Выйдя на улицу, мы с Лидой посмотрели друг на друга, и я побежал с  мальчишками носиться. Правда, Лида мне в след успела крикнуть насчёт совместного возвращения домой. У меня на улице была компания мальчишек в пять человек, и я был самым младшим из них. И я бы не сказал, что мы играли во дворе. Нас, как сказала бы мама, «носило» по близлежащим улицам, по хоз. дворам расположенных рядом воинских частей. Мы не просто шатались, а искали что-нибудь интересное. Например, у летчиков на свалке мы откопали спаренный пулемет, правда, без ствола, у связистов нашли приличный моток хорошего провода и т.д. Периодически, под руководством нашего старшего, тоже, кстати, Коли, мы делали обход сараев, стоявших во дворах домов. Иногда сараи попадались открытые, но там ничего интересного не было. Некоторые несложные замки старшой наш Коля открывал сам. Ничего серьезного мы не брали, так, по мелочи, но сейчас я уже понимаю, что это была подготовительная группа для будущих жуликов. В конце концов, нас в открытом нами сарае поймали двое военных. Старшего, Колю, один из военных увёл с собой, остальным трём мальчишкам дали как следует по шее, а меня второй военный увел с собой к себе домой.

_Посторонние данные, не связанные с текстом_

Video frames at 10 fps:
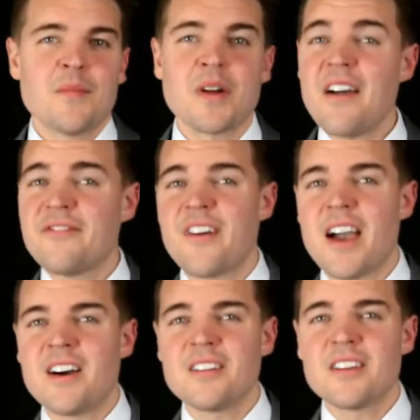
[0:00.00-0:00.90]
But I've
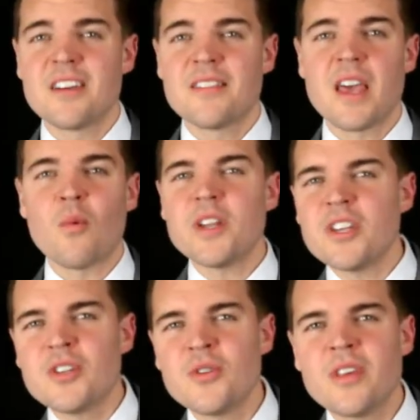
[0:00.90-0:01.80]
found that when
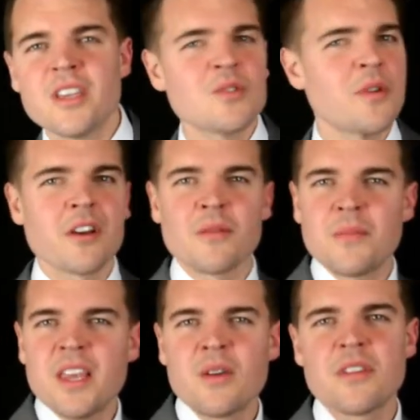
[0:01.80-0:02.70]
you do this, when you're
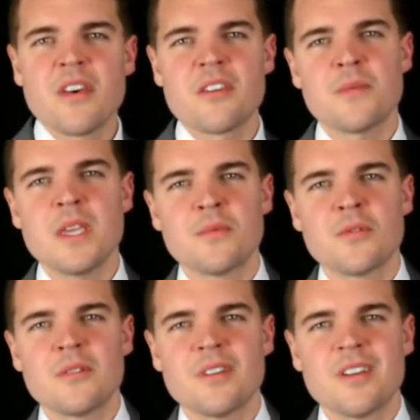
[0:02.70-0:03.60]
competing with other
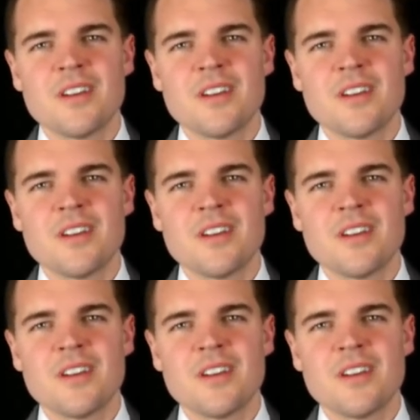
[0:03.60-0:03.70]
people,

 Поскольку я был сыном врача, к которому жители Чкаловского посёлка (тогда это был просто военный городок), иногда обращались, меня тоже все знали. Знал меня и этот офицер. Я сначала подумал о дрательной верёвке, но всё произошло совершенно            по-другому. Дядя Толя, как представился мой поимщик, вел себя очень даже дружелюбно. Сначала он очень серьёзно рассказал мне о том, что из нас готовили будущих бандитов, что нельзя играть с такой шатией-братией, которая сначала шарится по чужим сараям, а потом  пойдет воровать и по чужим квартирам. После такой вот беседы он угостил меня чаем с вкусными конфетами и отвел домой. Дома уже меня ждала встревоженная мама, и разговор о сегодняшнем  происшествии повторился не один раз.